Supplied records:
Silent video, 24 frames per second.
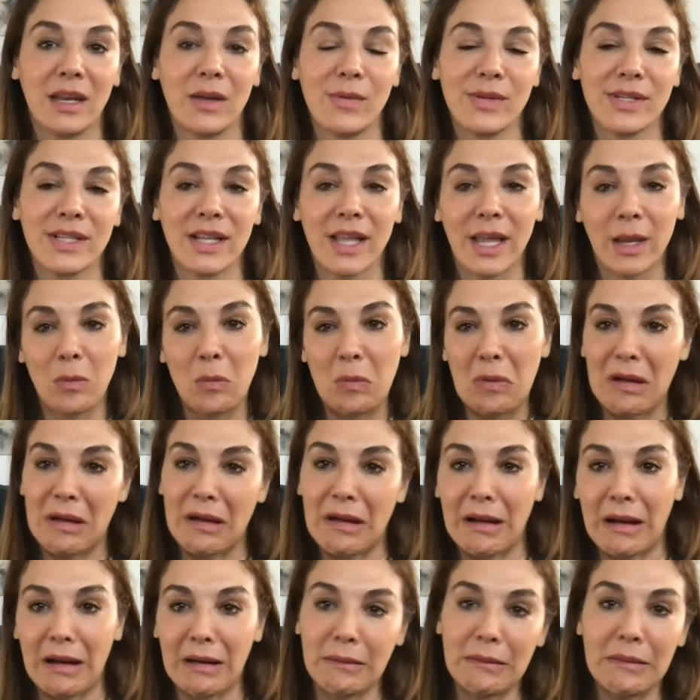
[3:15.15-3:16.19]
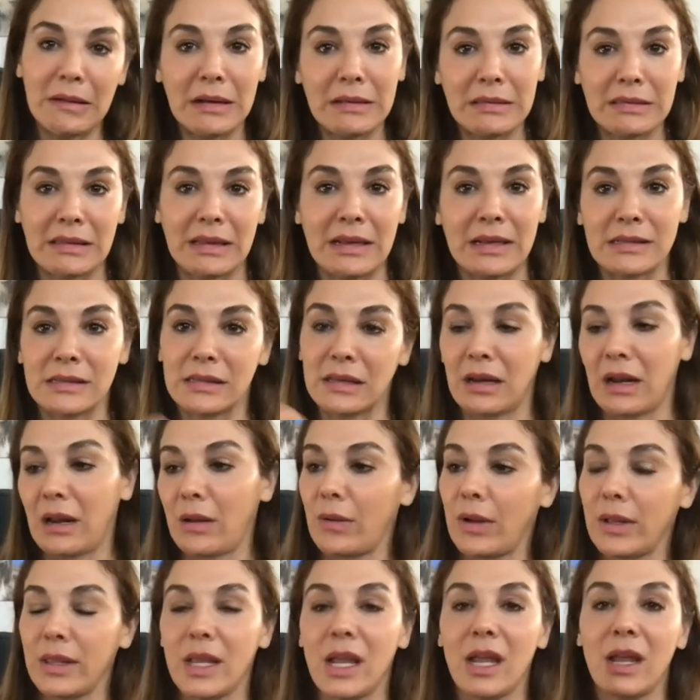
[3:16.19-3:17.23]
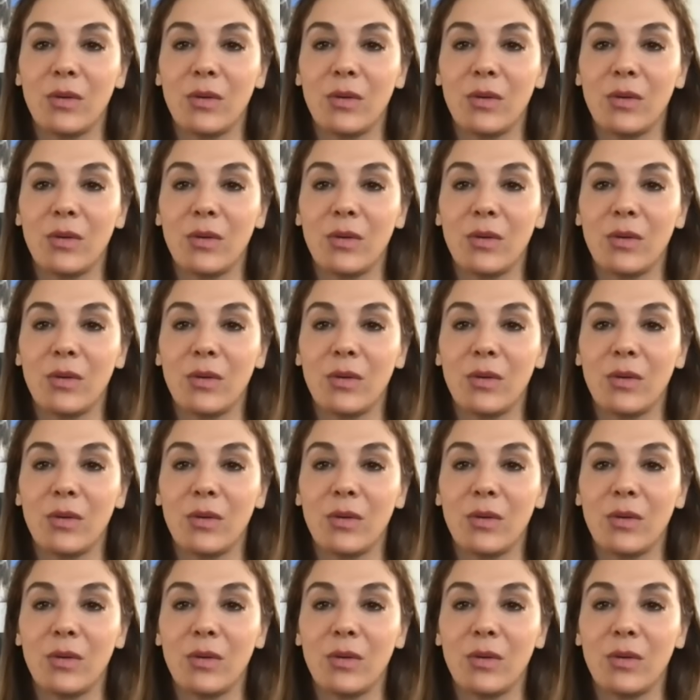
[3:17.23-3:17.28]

It wasn't like, well, I want this and I want it.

Task goal: Repeat everything in the entries above word for word, excluding the images.

Finished exercise:
Silent video, 24 frames per second.
[3:15.15-3:16.19]
[3:16.19-3:17.23]
[3:17.23-3:17.28]

It wasn't like, well, I want this and I want it.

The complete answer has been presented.